Your task:
For every entry below, give an exact repeat and leave out the pictures.

[Saved data entries]
*** Block opens ***
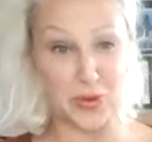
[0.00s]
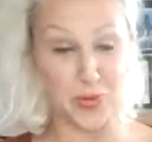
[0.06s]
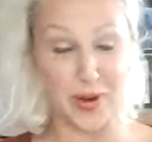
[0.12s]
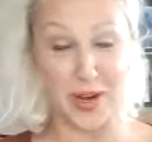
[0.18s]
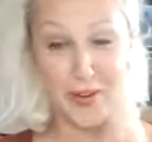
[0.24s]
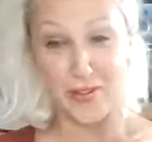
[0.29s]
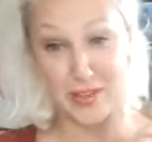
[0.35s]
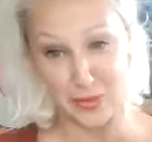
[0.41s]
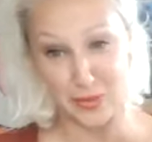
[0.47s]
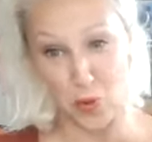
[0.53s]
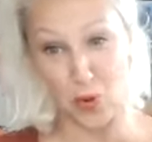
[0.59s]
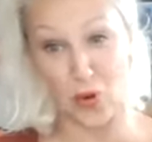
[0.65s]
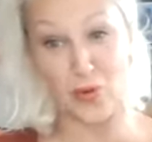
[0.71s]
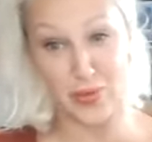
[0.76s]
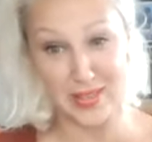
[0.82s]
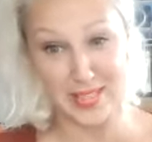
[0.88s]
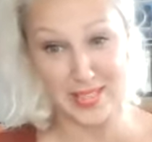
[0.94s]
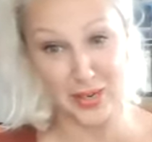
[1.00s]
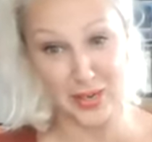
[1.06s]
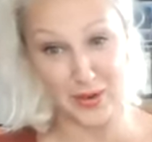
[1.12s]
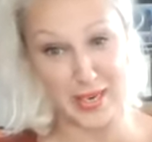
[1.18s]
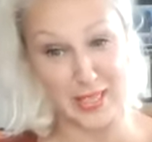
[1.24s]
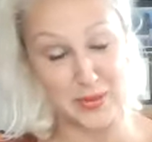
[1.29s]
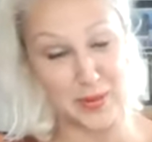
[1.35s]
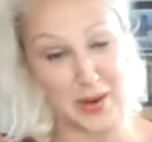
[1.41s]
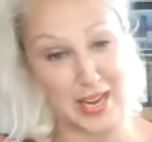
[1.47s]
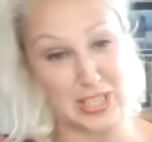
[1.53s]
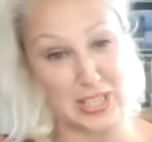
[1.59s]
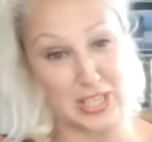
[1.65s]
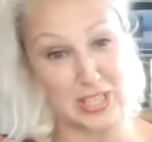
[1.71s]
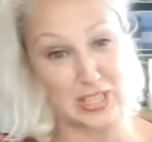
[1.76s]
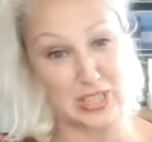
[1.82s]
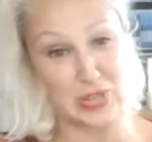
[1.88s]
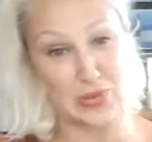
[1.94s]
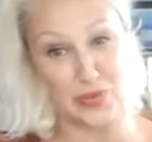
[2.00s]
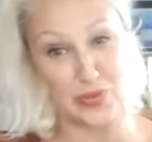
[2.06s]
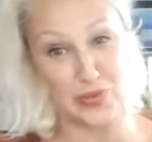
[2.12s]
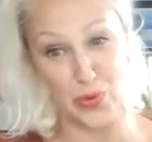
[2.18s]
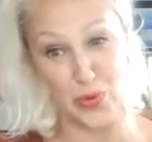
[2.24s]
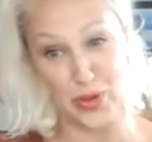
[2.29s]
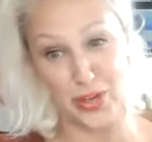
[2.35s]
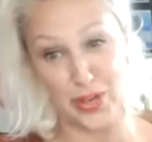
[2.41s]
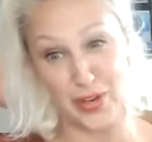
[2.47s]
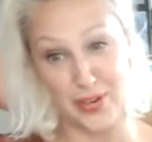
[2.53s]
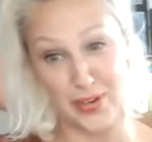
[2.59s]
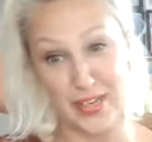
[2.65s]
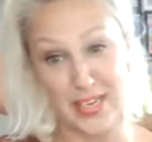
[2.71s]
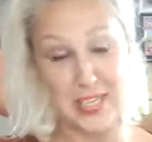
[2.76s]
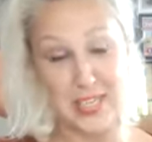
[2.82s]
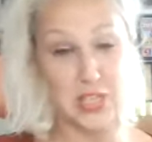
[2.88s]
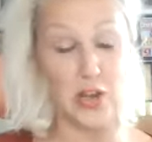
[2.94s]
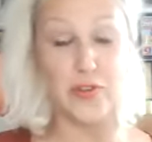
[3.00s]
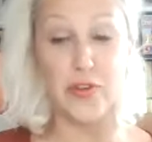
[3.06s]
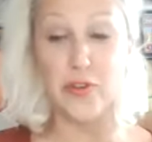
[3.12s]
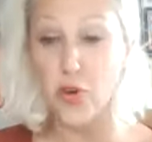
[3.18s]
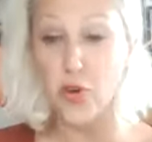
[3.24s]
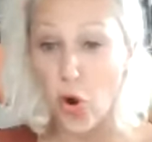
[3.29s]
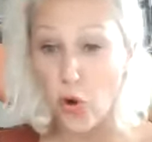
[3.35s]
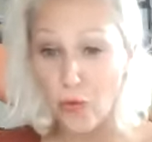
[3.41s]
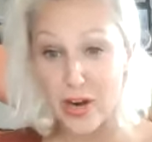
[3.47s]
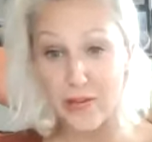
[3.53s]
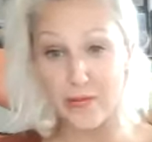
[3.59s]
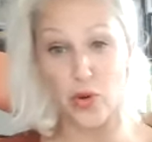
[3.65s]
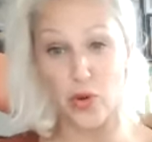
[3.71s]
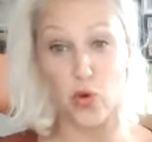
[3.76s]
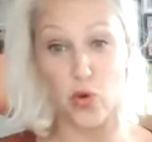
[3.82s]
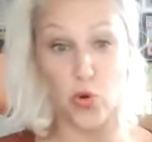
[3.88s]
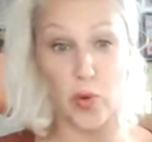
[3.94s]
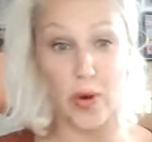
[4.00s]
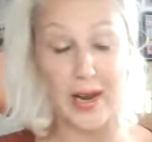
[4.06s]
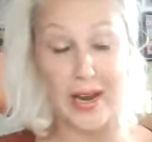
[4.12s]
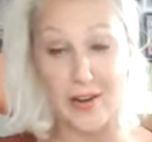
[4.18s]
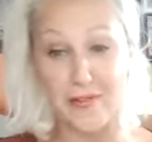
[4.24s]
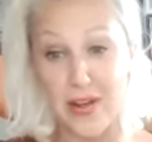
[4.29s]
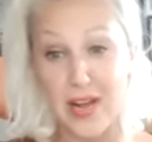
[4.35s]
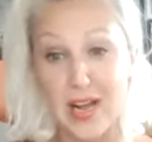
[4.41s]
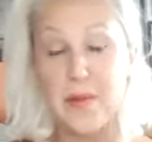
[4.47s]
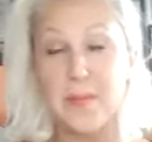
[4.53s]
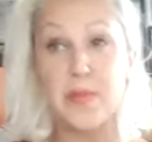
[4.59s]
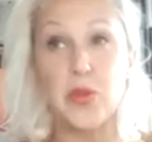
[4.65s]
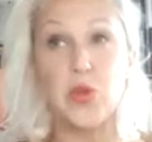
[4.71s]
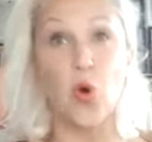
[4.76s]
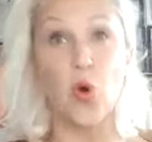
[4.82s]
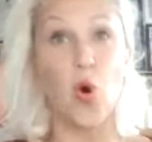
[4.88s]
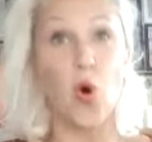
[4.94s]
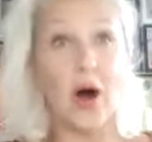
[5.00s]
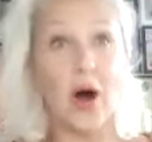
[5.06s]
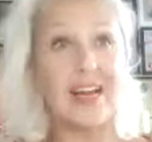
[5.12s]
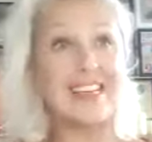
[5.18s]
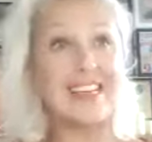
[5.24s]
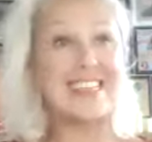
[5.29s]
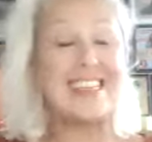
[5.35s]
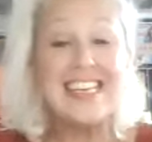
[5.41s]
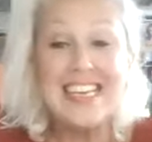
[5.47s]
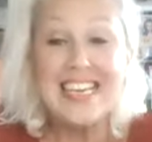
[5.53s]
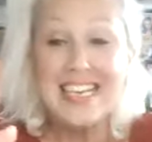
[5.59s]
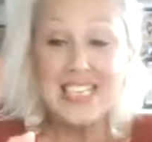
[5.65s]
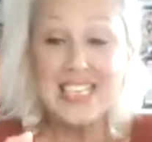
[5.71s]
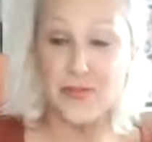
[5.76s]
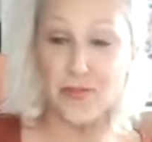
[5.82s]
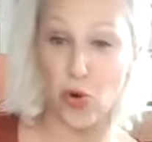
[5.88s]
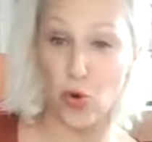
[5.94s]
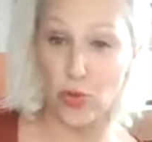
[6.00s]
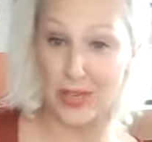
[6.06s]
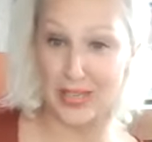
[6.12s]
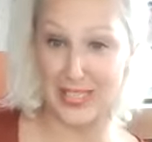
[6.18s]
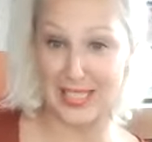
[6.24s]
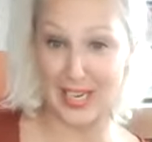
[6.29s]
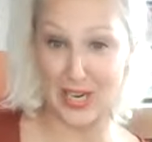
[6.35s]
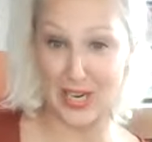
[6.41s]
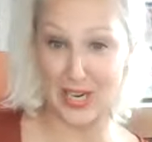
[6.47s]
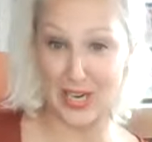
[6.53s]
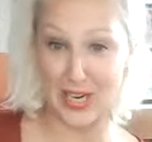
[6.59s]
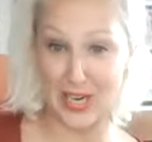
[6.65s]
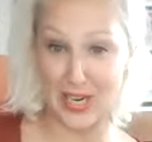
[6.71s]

grief is what the cigarettes will actually do for you. So if you've got rid of your grief, your need for the cigarettes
*** Block closes ***
Exercise answer:
[0.00s]
[0.06s]
[0.12s]
[0.18s]
[0.24s]
[0.29s]
[0.35s]
[0.41s]
[0.47s]
[0.53s]
[0.59s]
[0.65s]
[0.71s]
[0.76s]
[0.82s]
[0.88s]
[0.94s]
[1.00s]
[1.06s]
[1.12s]
[1.18s]
[1.24s]
[1.29s]
[1.35s]
[1.41s]
[1.47s]
[1.53s]
[1.59s]
[1.65s]
[1.71s]
[1.76s]
[1.82s]
[1.88s]
[1.94s]
[2.00s]
[2.06s]
[2.12s]
[2.18s]
[2.24s]
[2.29s]
[2.35s]
[2.41s]
[2.47s]
[2.53s]
[2.59s]
[2.65s]
[2.71s]
[2.76s]
[2.82s]
[2.88s]
[2.94s]
[3.00s]
[3.06s]
[3.12s]
[3.18s]
[3.24s]
[3.29s]
[3.35s]
[3.41s]
[3.47s]
[3.53s]
[3.59s]
[3.65s]
[3.71s]
[3.76s]
[3.82s]
[3.88s]
[3.94s]
[4.00s]
[4.06s]
[4.12s]
[4.18s]
[4.24s]
[4.29s]
[4.35s]
[4.41s]
[4.47s]
[4.53s]
[4.59s]
[4.65s]
[4.71s]
[4.76s]
[4.82s]
[4.88s]
[4.94s]
[5.00s]
[5.06s]
[5.12s]
[5.18s]
[5.24s]
[5.29s]
[5.35s]
[5.41s]
[5.47s]
[5.53s]
[5.59s]
[5.65s]
[5.71s]
[5.76s]
[5.82s]
[5.88s]
[5.94s]
[6.00s]
[6.06s]
[6.12s]
[6.18s]
[6.24s]
[6.29s]
[6.35s]
[6.41s]
[6.47s]
[6.53s]
[6.59s]
[6.65s]
[6.71s]

grief is what the cigarettes will actually do for you. So if you've got rid of your grief, your need for the cigarettes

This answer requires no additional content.